O TÍTULO JURÍDICO E A NATUREZA DA MISSÃO PACIFICADORA DA IGREJA.

15. Título jurídico? Olhai. Em lugar algum o encontrareis tão claro e tão palpável como no presépio de Belém. O Menino, que nele se reclina, é o Filho eterno de Deus feito homem, e o seu nome é "Princeps pacis", o Príncipe da paz. Príncipe e instituidor da paz, tal é o caráter do Salvador e Redentor de todo o gênero humano. A sua missão, alta e divina, é estabelecer a paz entre cada um dos homens e Deus, entre os homens uns com os outros e entre as nações.

16. Esta missão e este propósito de paz não nascem, porém, de pusilanimidade e fraqueza, capazes de opor ao mal e aos maus apenas resignação e paciência. Tudo na fragilidade do Menino de Belém é oculta majestade e força represada, retida apenas pelo amor, as quais tornam os corações dos homens capazes de promover e conservar a paz, e lhes dão vigor para vencer e dissipar tudo o que poderia comprometê-la.

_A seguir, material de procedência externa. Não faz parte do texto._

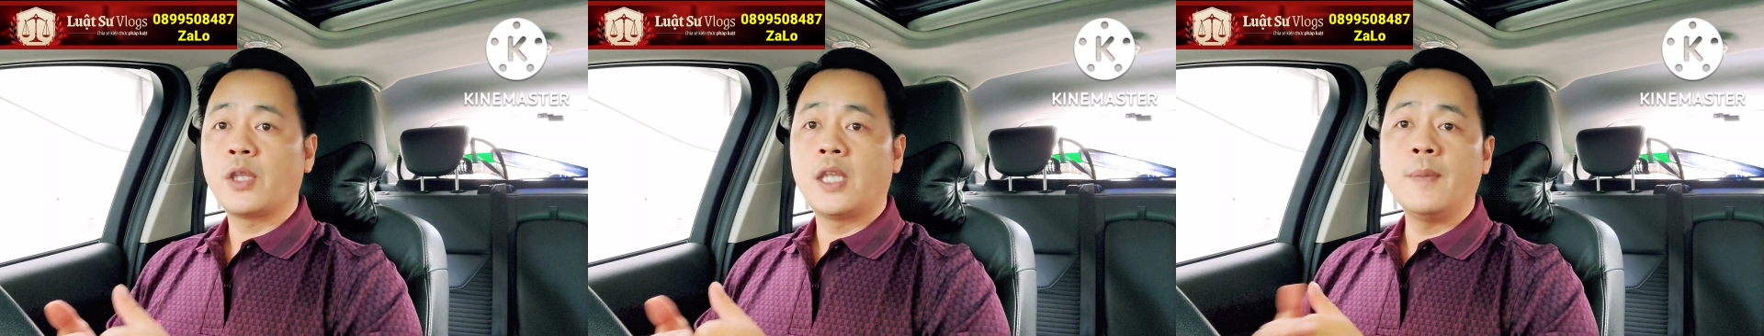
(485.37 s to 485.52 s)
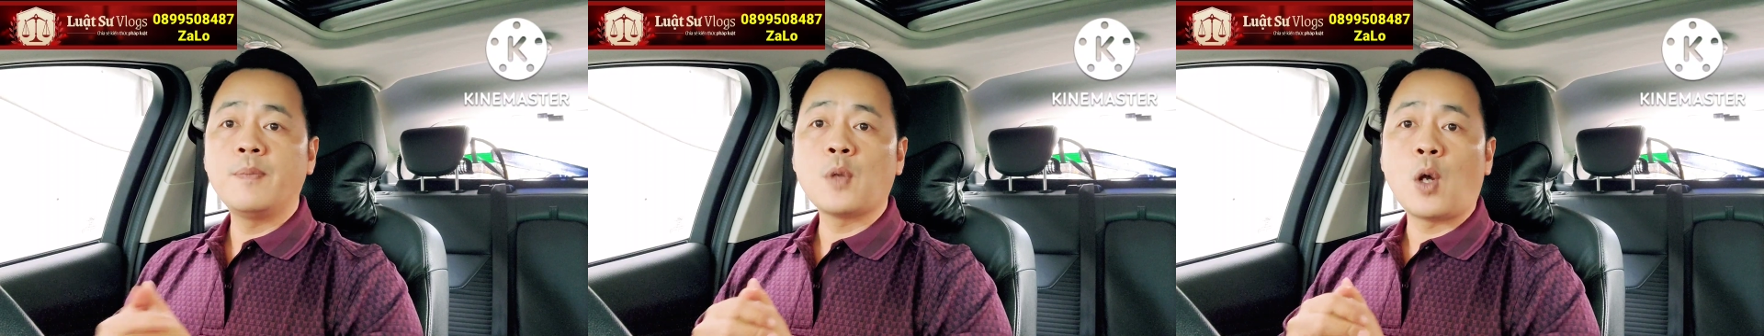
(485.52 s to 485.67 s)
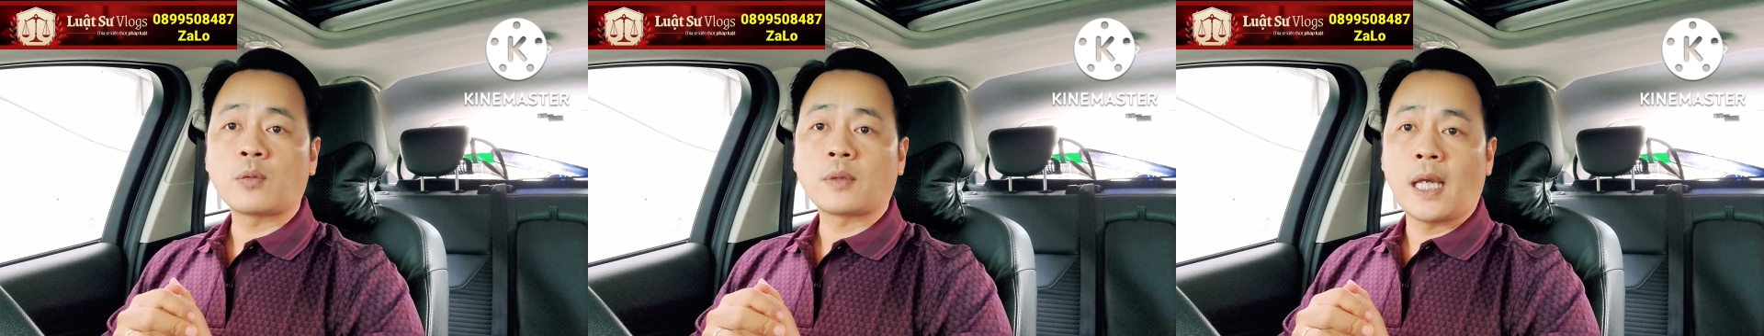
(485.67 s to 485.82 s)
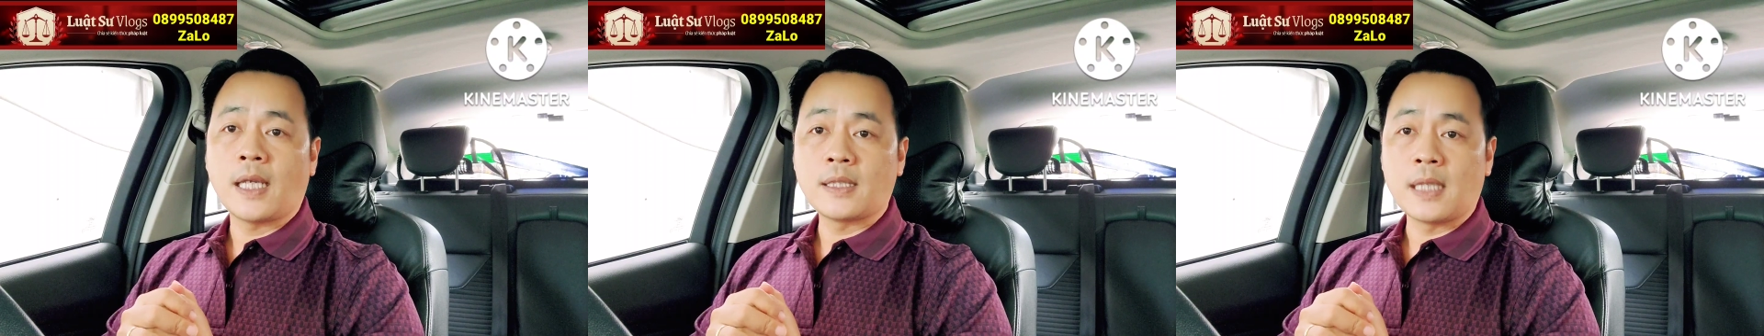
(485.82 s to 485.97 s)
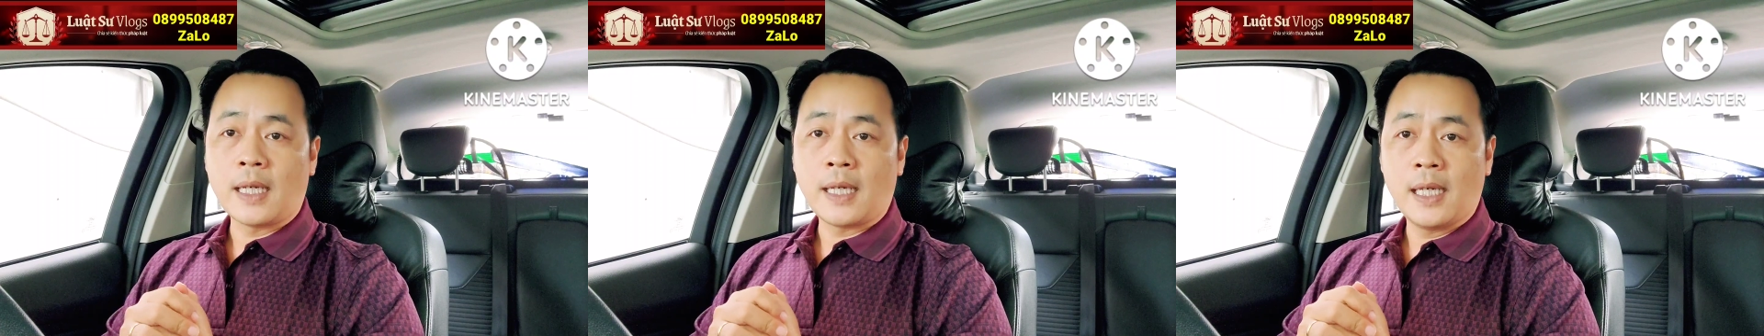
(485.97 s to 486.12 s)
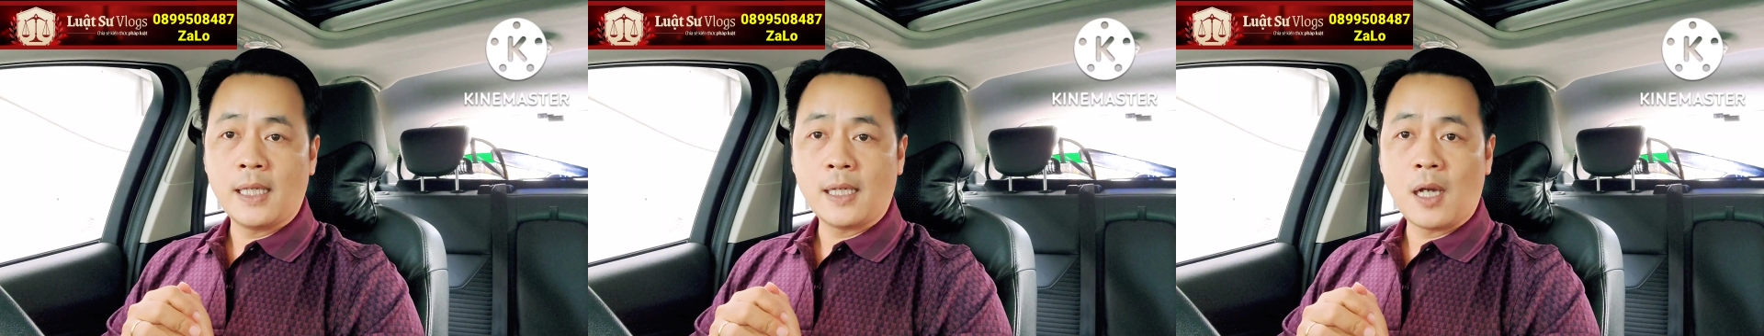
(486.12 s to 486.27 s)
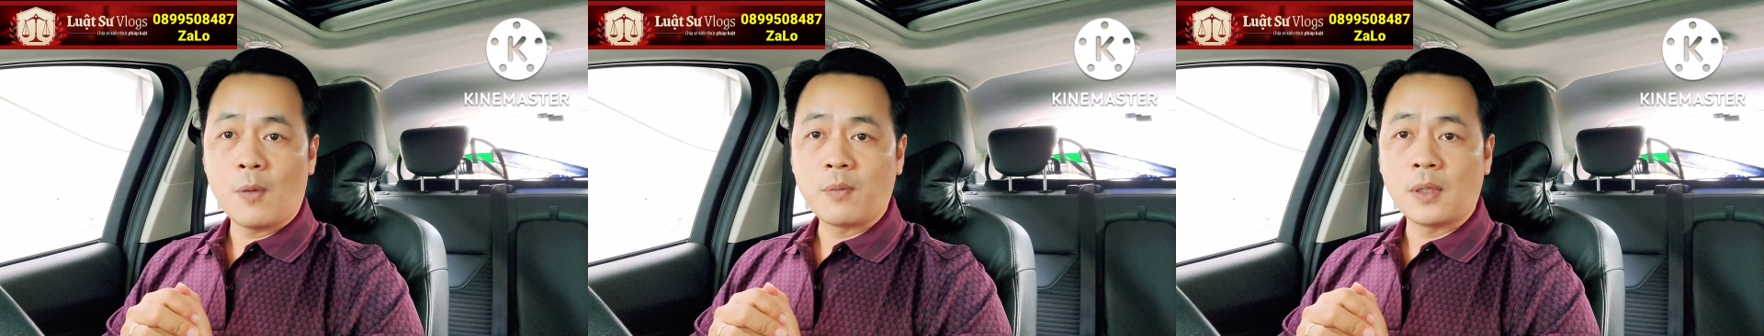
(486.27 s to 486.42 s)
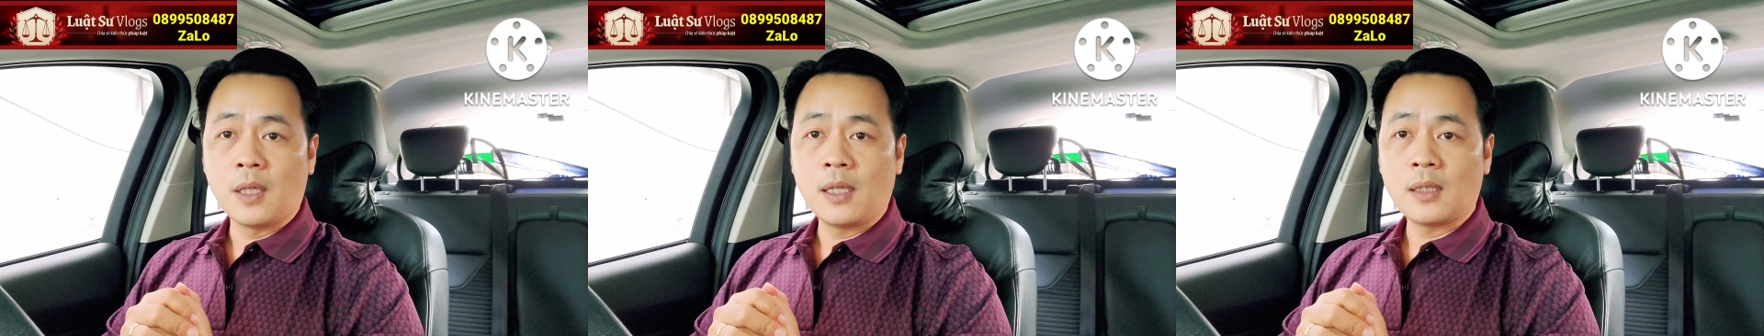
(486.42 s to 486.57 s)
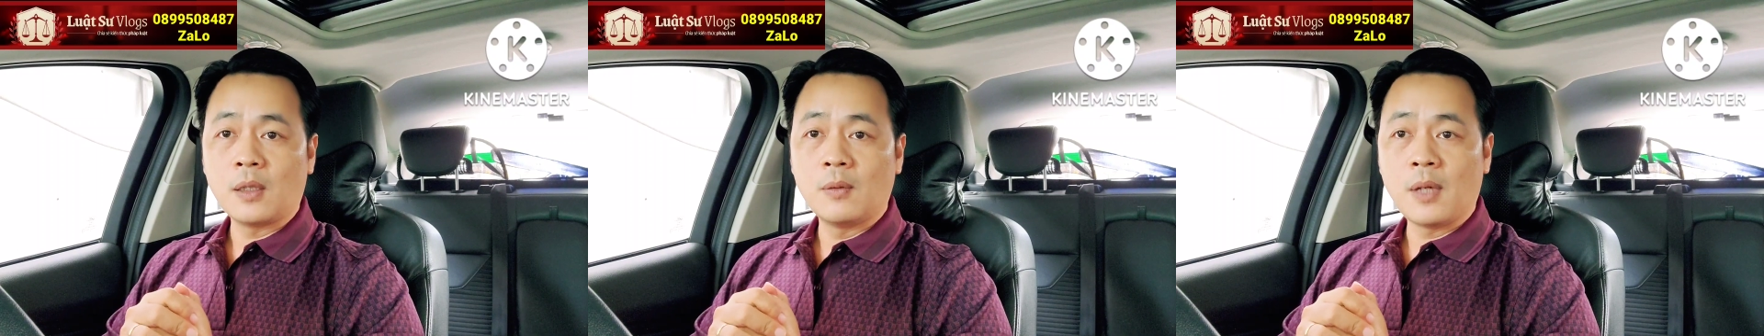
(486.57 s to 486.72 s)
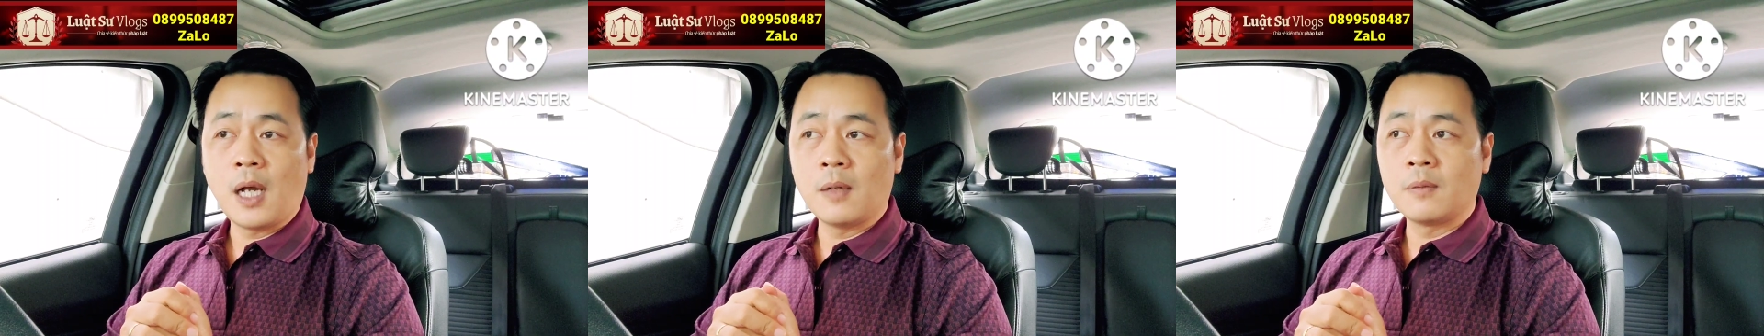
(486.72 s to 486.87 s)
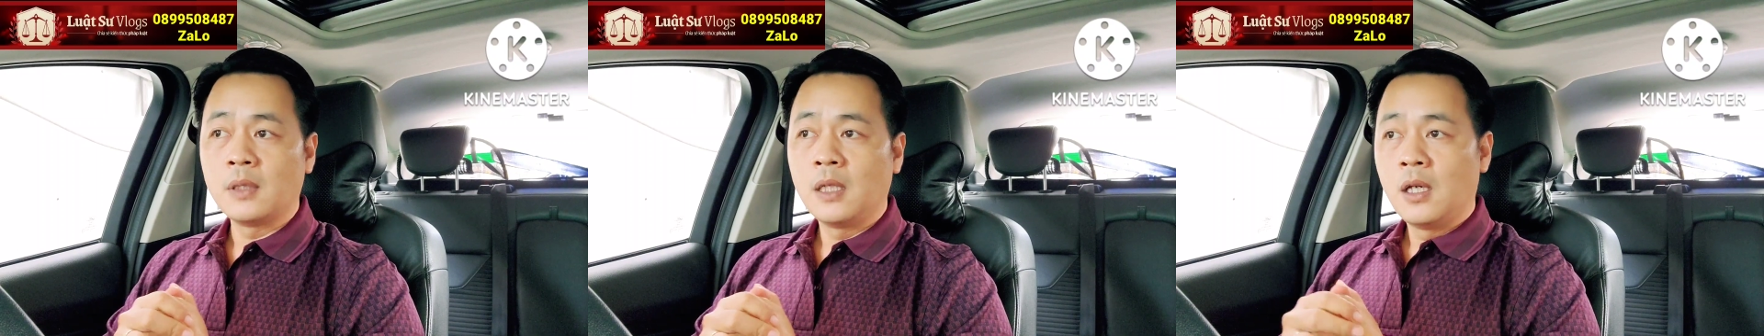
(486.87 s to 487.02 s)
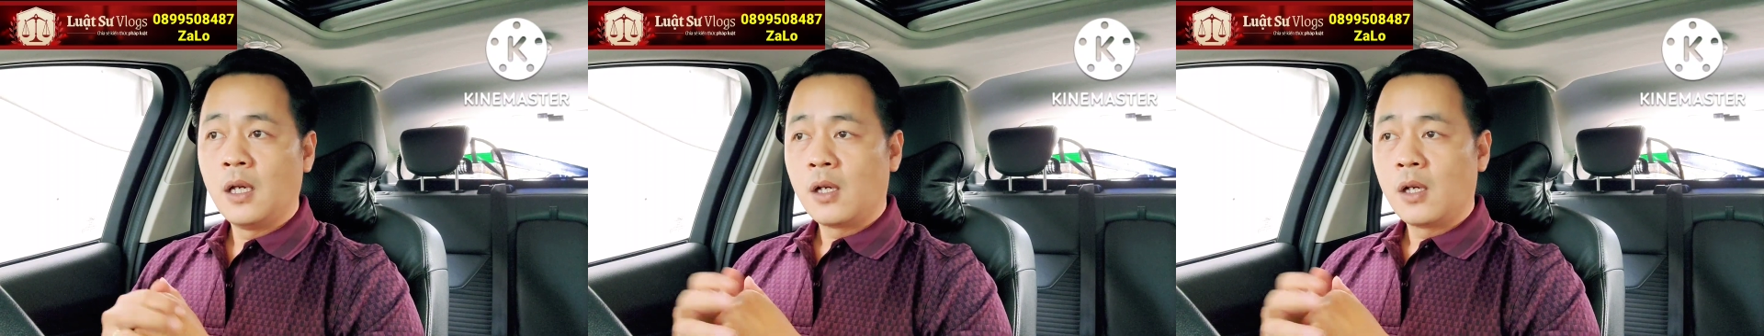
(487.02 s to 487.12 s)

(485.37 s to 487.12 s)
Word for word: chiếm đoạt tài sản hay không nữa, đúng không?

17. Mas o nosso Divino Salvador é também Cabeça invisível da Igreja; e por isso a missão de paz que tem, continua a subsistir e a exercer-se na igreja. Cada ano o regresso do Natal reaviva nesta a íntima consciência do titulo que a habilita a contribuir para a obra da paz, titulo único, que transcende todas as coisas terrenas e deriva imediatamente de Deus, título que é elemento essencial da sua natureza e do seu poder religioso.

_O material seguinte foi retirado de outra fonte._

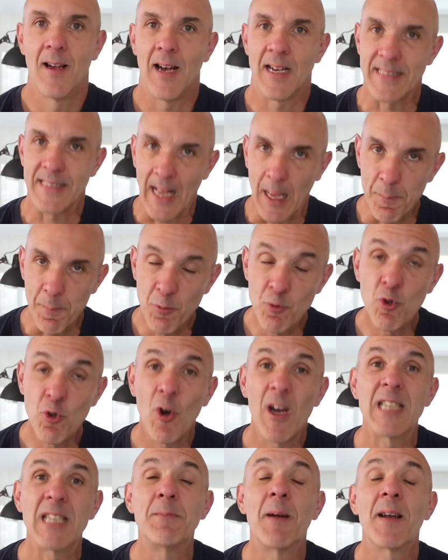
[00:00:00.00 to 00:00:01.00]
hasta qué
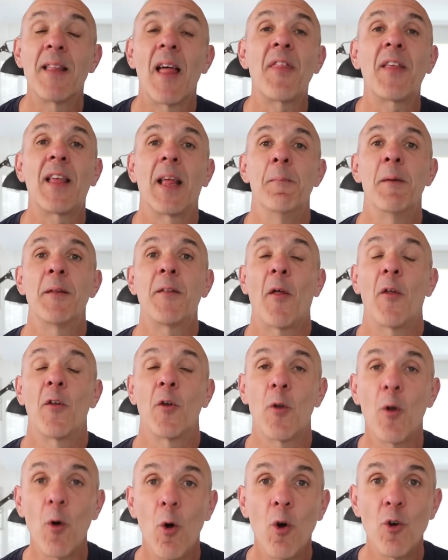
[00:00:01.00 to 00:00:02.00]
punto es verdad que el método
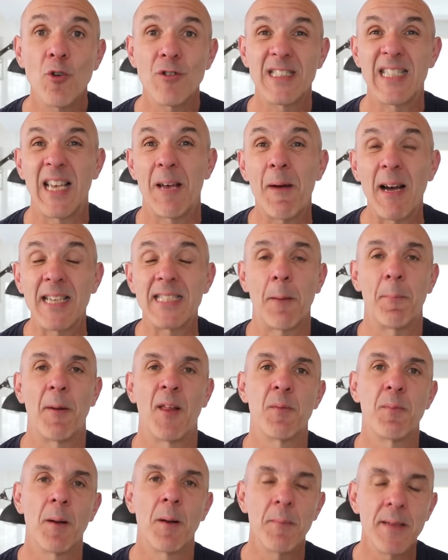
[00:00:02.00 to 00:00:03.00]
noruego se basa
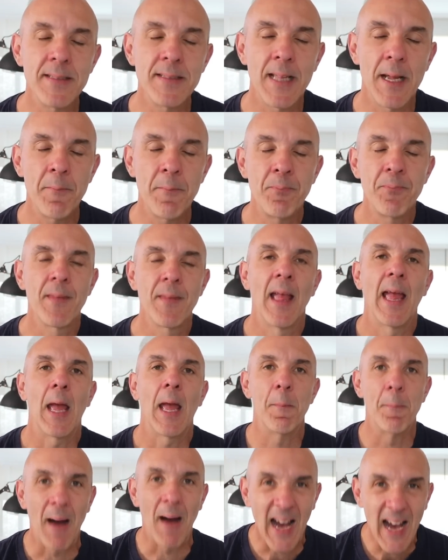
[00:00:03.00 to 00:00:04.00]
principalmente
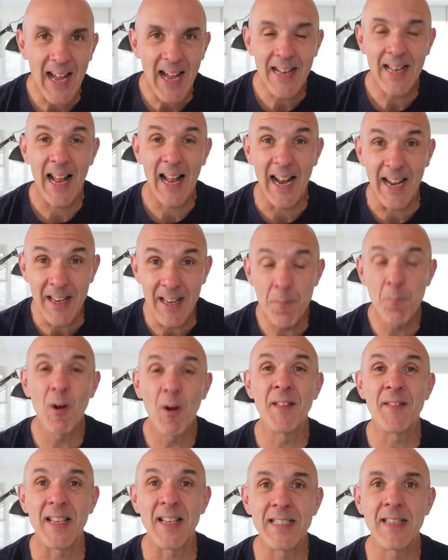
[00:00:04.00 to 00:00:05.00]
en bajar el ritmo, la
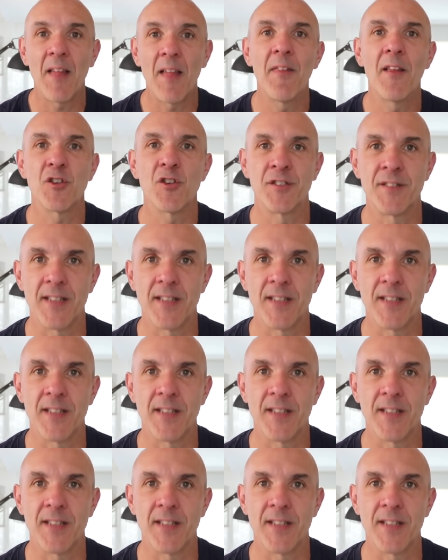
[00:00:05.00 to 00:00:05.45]
intensidad de los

18. De novo se prostra a Igreja este ano diante do presépio, e recebe do Divino Infante a missão do Príncipe da paz. Junto dele, embebe-se dos sentimentos de verdadeira humanidade, verdadeira no sentido mais pleno da palavra, porque é a própria humanidade de Deus, seu Criador, Redentor e Restaurador. Fixos com afeto os olhos no rosto do Príncipe da paz, infinitamente amável, ela sente o latejar do seu coração a anunciar o amor que abraça todos os homens, e inflama-se de ardente zelo pela missão pacificadora do seu Senhor e Cabeça, missão que é também da Igreja.

19. A consciência desta missão revelou-se sempre viva e ativa na Igreja, especialmente no Romano Pontífice, sua cabeça visível; por isso o Nosso grande predecessor Leão XIII relembrou com pleno direito a ação pacificadora dos Papas, quando em 1899, na véspera da primeira Conferência da paz, pronunciou estas palavras: "E o que os moveu (aos Romanos Pontífices) foi a consciência dum ministério altíssimo, foi o impulso duma espiritual paternidade que irmana e salva!" (Alocução ao Sacro Colégio dos Cardeais, 11 de Abril de 1899. Leonis XIII P. M. Acta, vol. XIX, Romae, p. 271). E ainda hoje se dá o mesmo, como dissemos.

20. Quando, porém, a Igreja e o seu Supremo Pastor se volvem da intimidade - suave, pacificadora e reconfortante - do Menino de Belém, para contemplar o mundo que vive longe de Cristo, sentem-se repassados por uma corrente de ar gelado. Esse mundo não fala senão de paz, mas... não tem paz; reivindica para si, a fim de a estabelecer, todos os títulos jurídicos possíveis e impossíveis, mas não conhece ou não reconhece a missão pacificadora que emana imediatamente de Deus, a missão de paz da autoridade religiosa da Igreja.

21. Pobres míopes, cujo restrito campo visual não se estende além das possibilidades que se podem encontrar na hora presente, nem ultrapassa as cifras das possibilidades militares e económicas! Como haviam eles de fazer a menor idéia do peso e importância da autoridade religiosa na solução dos problemas da paz? Espíritos superficiais, incapazes de ver, em toda a verdade e amplidão, o valor e a força criadora do Cristianismo, como não haveriam de sentir ceticismo e desprezo a respeito do poder pacificador da igreja? Outros porém - e queira Deus sejam maioria - dar-se-ão conta, mais ou menos conscientemente, que esbulhando a autoridade religiosa da Igreja dos requisitos para uma ação eficaz em favor da paz, só se conseguiu tornar mais profunda a condição trágica do conturbado mundo hodierno.

22. O abandono da fé cristã levou não poucos a este quase intolerável excesso. E poder-se-ia dizer que Deus, ao delito do afastamento de Cristo, respondeu com o flagelo duma ameaça permanente à paz e com o pesadelo angustioso da guerra. Incomparável, como o seu título jurídico, para a obra da paz, é ainda assim o valor do contributo que a Igreja lhe presta.